Someone hit him. Not someone, he knew exactly who it was. It was a bad punch, landing on the side of his head just in front of his ear, but he was going to have the good grace to fall over. He crumpled, pulling his hands out of his pockets in time to stop himself from hitting the snow too hard, down on his hands and knees and staring at the pair of scuffed, uninteresting shoes for a few seconds before his hands got so numb he decided to pull them out of the snow and straighten up before he got frostbite.

He stayed down, unthreatening, and looked up at the man who had hit him. The dim light and the bulk added by the winter clothes might have made him more intimidating to someone else, but to Youji he just looked scared.

"Who are you?" the man demanded.

"Most people don't have to hit me before they ask that," Youji responded. "How about I hit you then ask the same question?"

The man took half a step back and raised his fist. He'd probably do a better job of the next punch, so Youji didn't give him the chance. He pushed himself to his feet and smiled.

"Actually," he continued, "I'm not going to bother hitting you or asking you who you are. I know that already. You're Daisuke Sakai, a junior detective in the Tokyo Met who's never cracked a major case. No wife, no children, no family in the city. But a week ago you were involved in the death of a young cop who worked protecting the Prime Minister. You two had never met before, but you did have one thing in common: as well as being Tokyo's finest, you both report to an organisation that calls itself Kritiker."

Sakai had spent the entire explanation looking as though he didn't know whether to make Youji shut up or let him keep talking, but when he heard the last word he seized Youji by the collar of his brown overcoat and spun him around.

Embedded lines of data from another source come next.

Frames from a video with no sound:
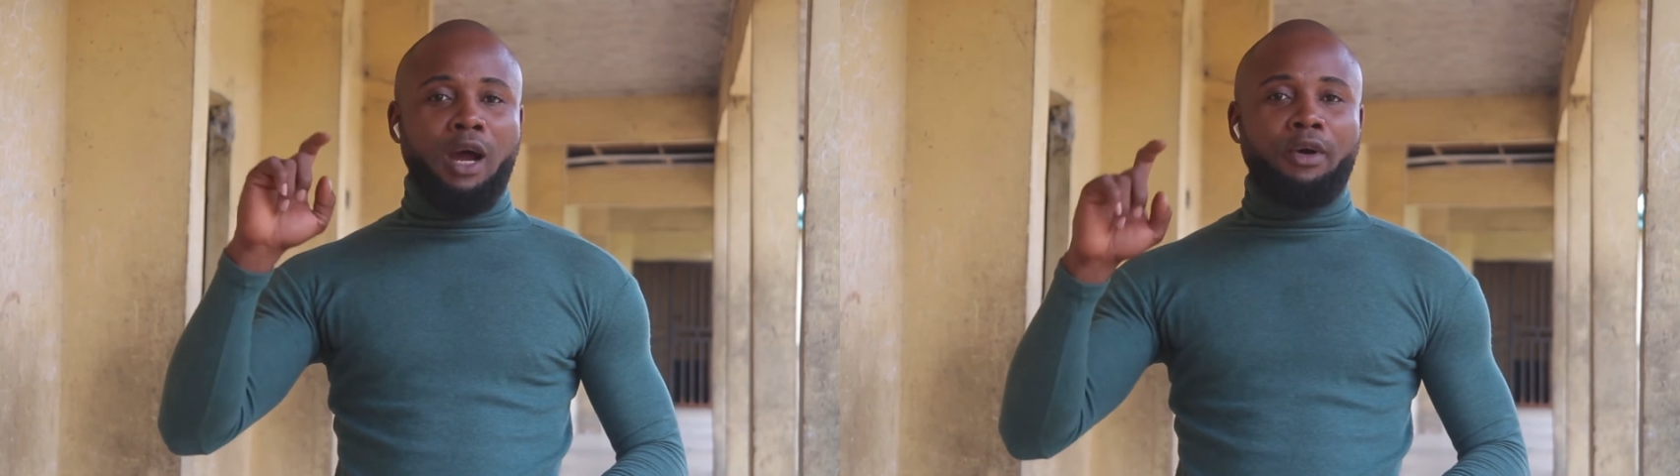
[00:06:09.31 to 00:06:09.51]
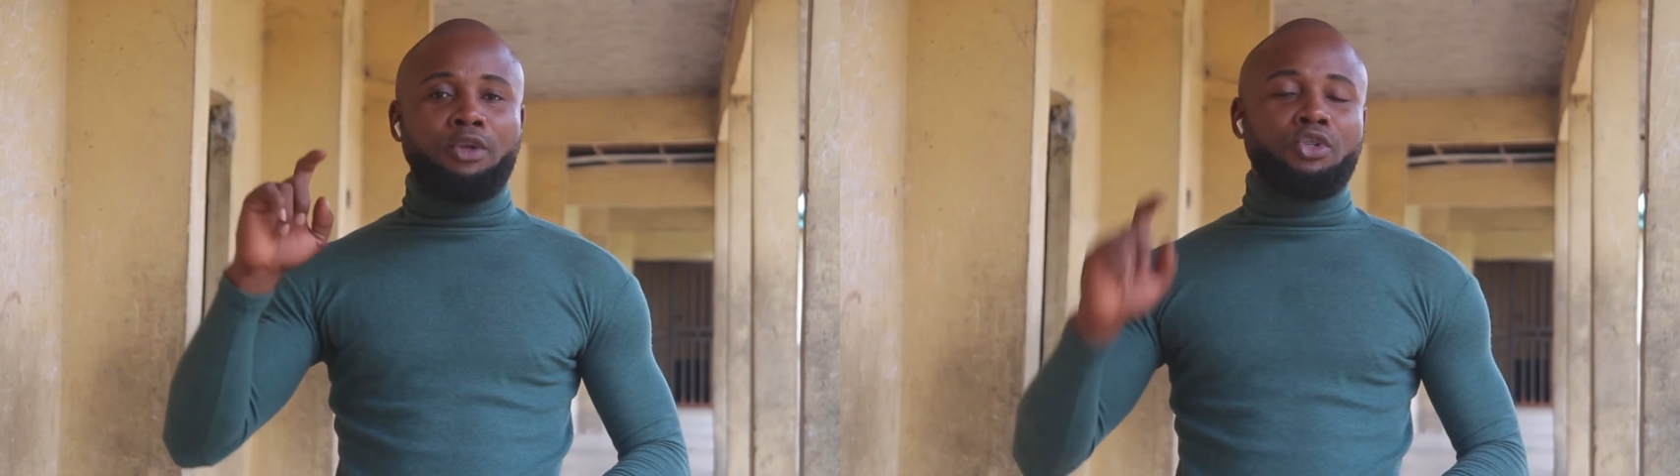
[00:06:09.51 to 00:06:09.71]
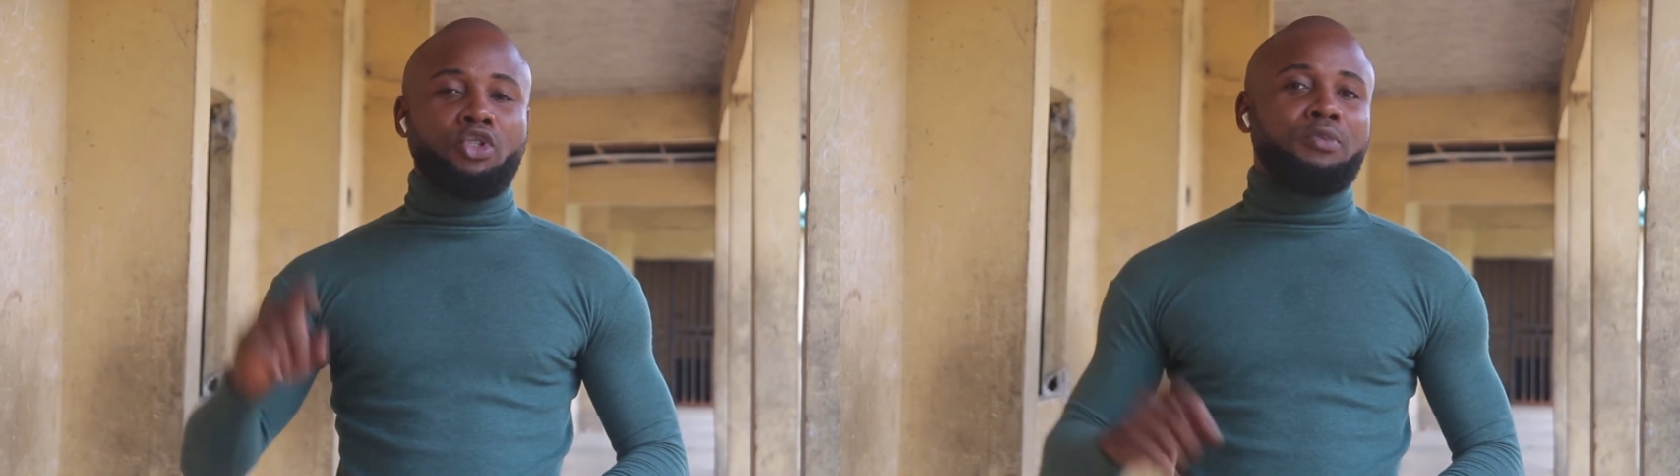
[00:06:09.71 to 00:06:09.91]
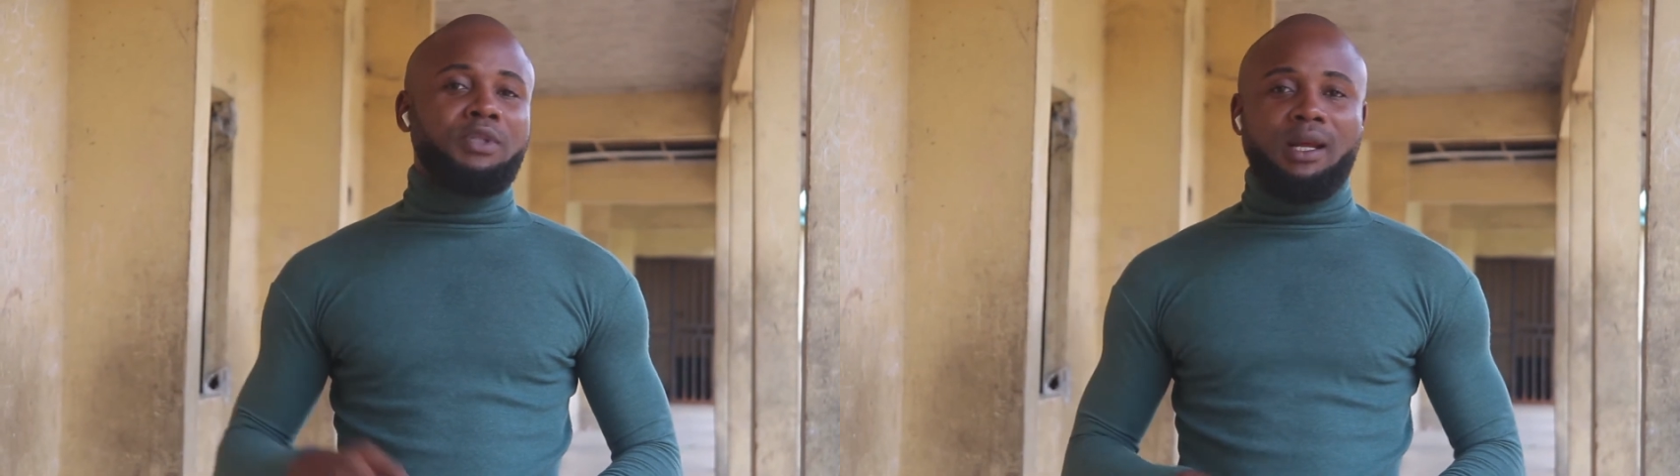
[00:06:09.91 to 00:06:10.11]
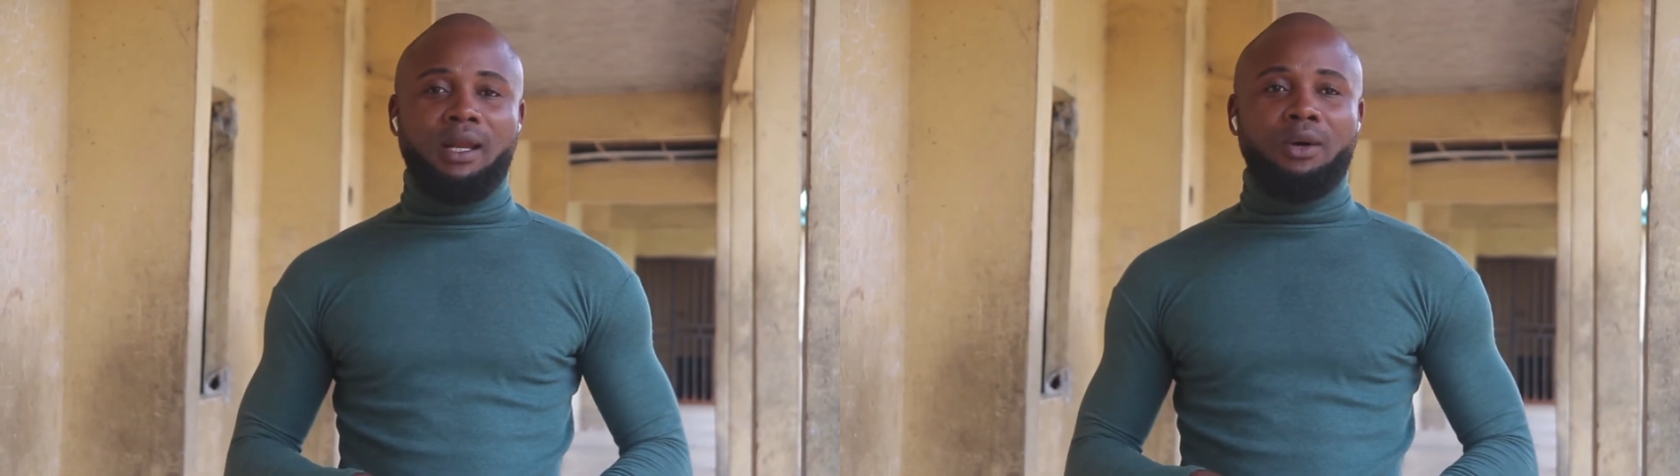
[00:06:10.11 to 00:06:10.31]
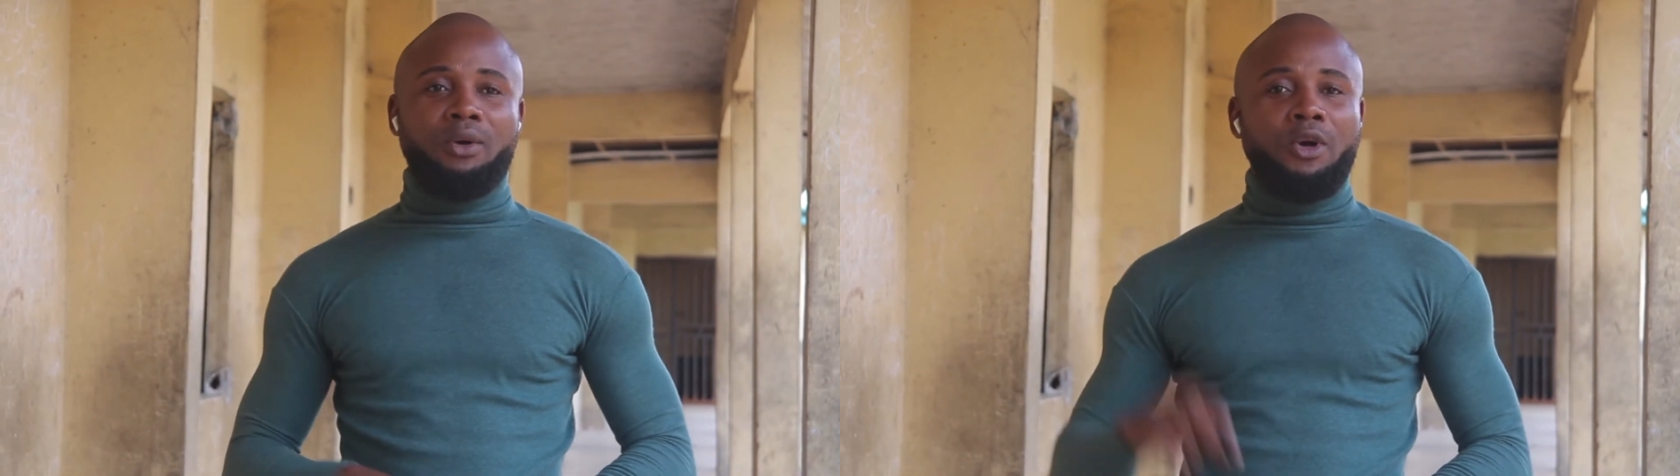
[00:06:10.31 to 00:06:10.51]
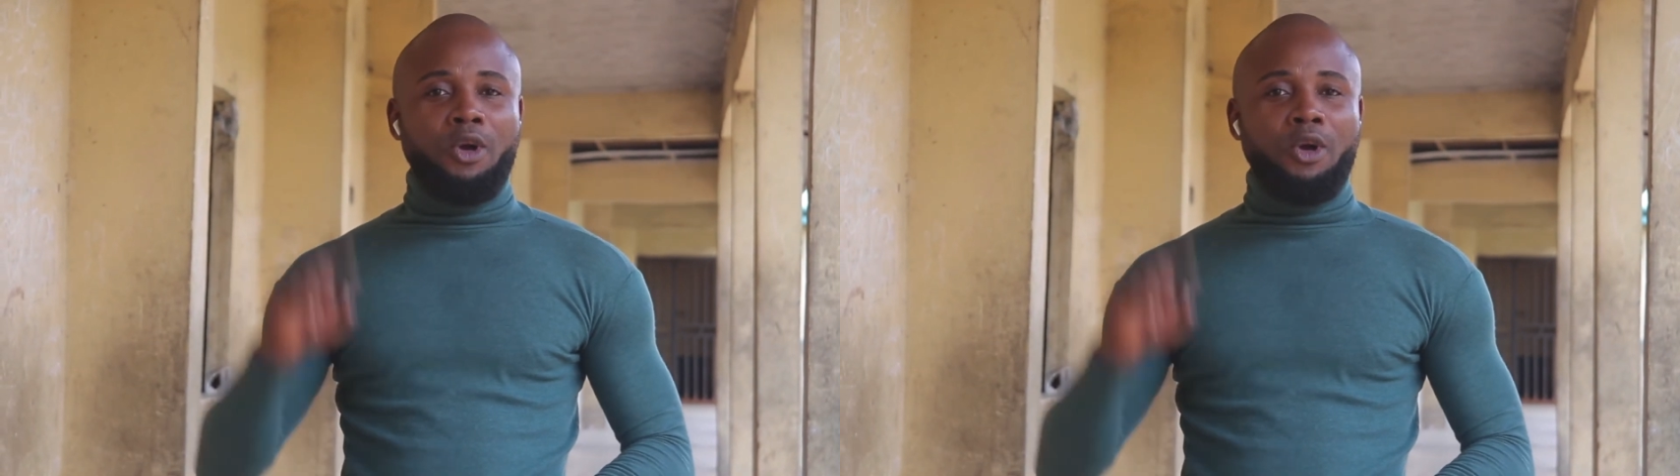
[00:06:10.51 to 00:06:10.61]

our YouTube channel,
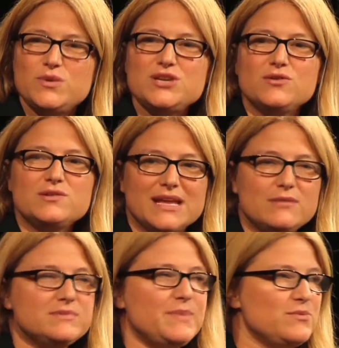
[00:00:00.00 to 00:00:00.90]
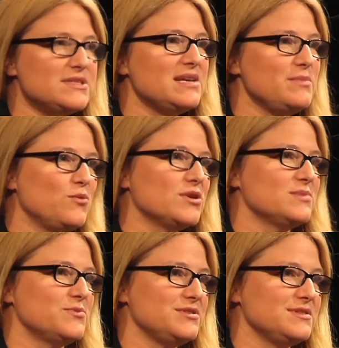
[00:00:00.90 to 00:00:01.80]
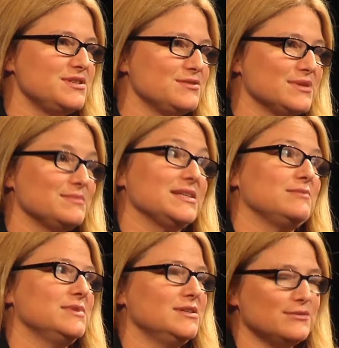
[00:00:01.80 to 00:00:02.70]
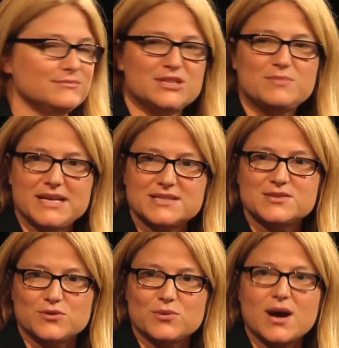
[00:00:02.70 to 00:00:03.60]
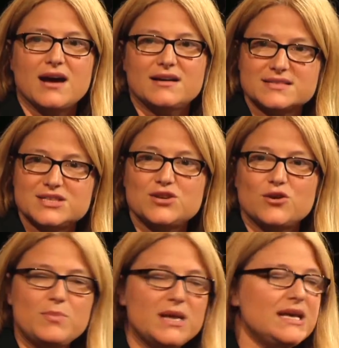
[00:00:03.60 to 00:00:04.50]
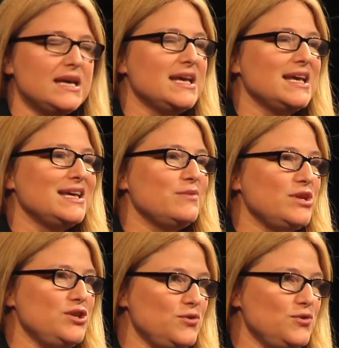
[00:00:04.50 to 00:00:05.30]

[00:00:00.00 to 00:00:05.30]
we don't, like, people say to me, what does a producer do? And I'm like, well, it depends who you ask, you know. But when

He slammed him hard against the wall, and Youji was grateful that his extra layers took most of the blow.

"How do you know that name?" He demanded.

Youji managed to keep his smile. "Wrong answer. What you should have said was 'what's Kritiker?' Didn't they tell you that?"

This earned him another shove against the wall. "Who are you? How do you know that?"

Youji grinned. "My name's Youji Kudou. I'm the guy Kritiker sent after you."